Work to be completed
The records that follow should be returned exactly, pictures excluded.

Records for this task

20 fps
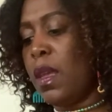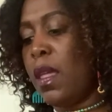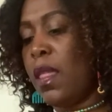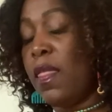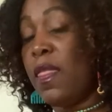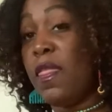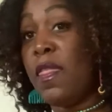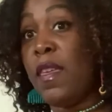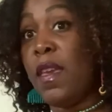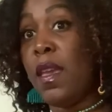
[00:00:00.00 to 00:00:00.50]

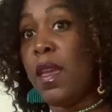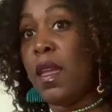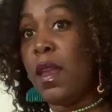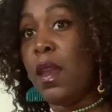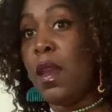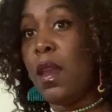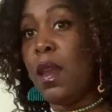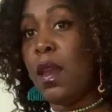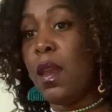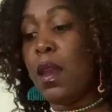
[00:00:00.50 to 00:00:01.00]

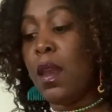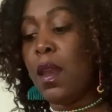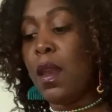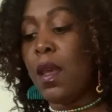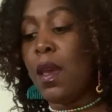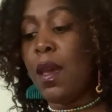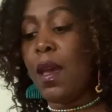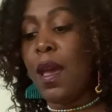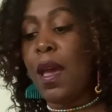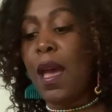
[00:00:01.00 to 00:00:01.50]
Then
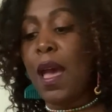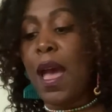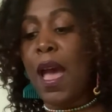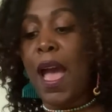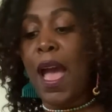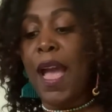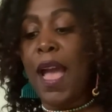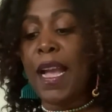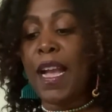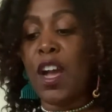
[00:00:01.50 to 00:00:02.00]

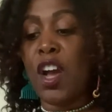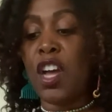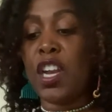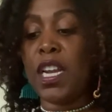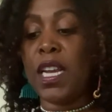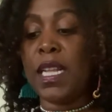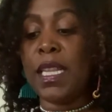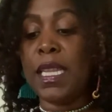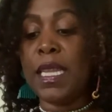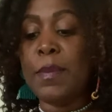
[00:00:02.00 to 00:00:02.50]
I caught
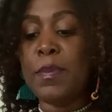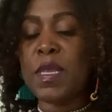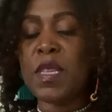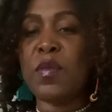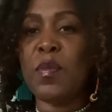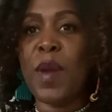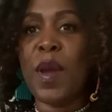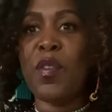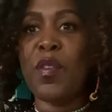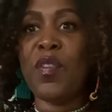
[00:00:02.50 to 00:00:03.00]
a glimpse of
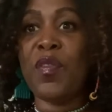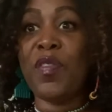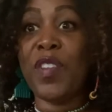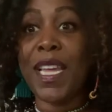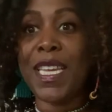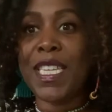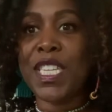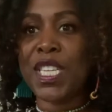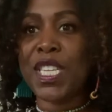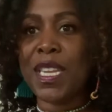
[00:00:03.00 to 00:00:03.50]
my
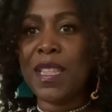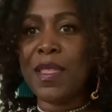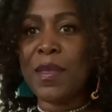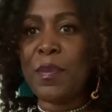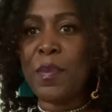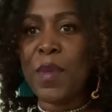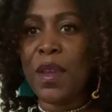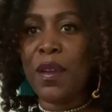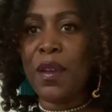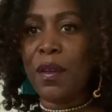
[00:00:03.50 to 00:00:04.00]
reflection in the
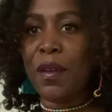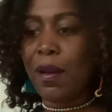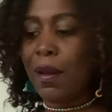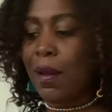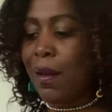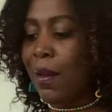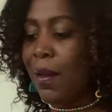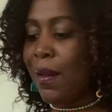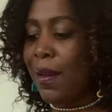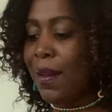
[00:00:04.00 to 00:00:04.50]
mirror.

Answer to the problem
20 fps
[00:00:00.00 to 00:00:00.50]

[00:00:00.50 to 00:00:01.00]

[00:00:01.00 to 00:00:01.50]
Then
[00:00:01.50 to 00:00:02.00]

[00:00:02.00 to 00:00:02.50]
I caught
[00:00:02.50 to 00:00:03.00]
a glimpse of
[00:00:03.00 to 00:00:03.50]
my
[00:00:03.50 to 00:00:04.00]
reflection in the
[00:00:04.00 to 00:00:04.50]
mirror.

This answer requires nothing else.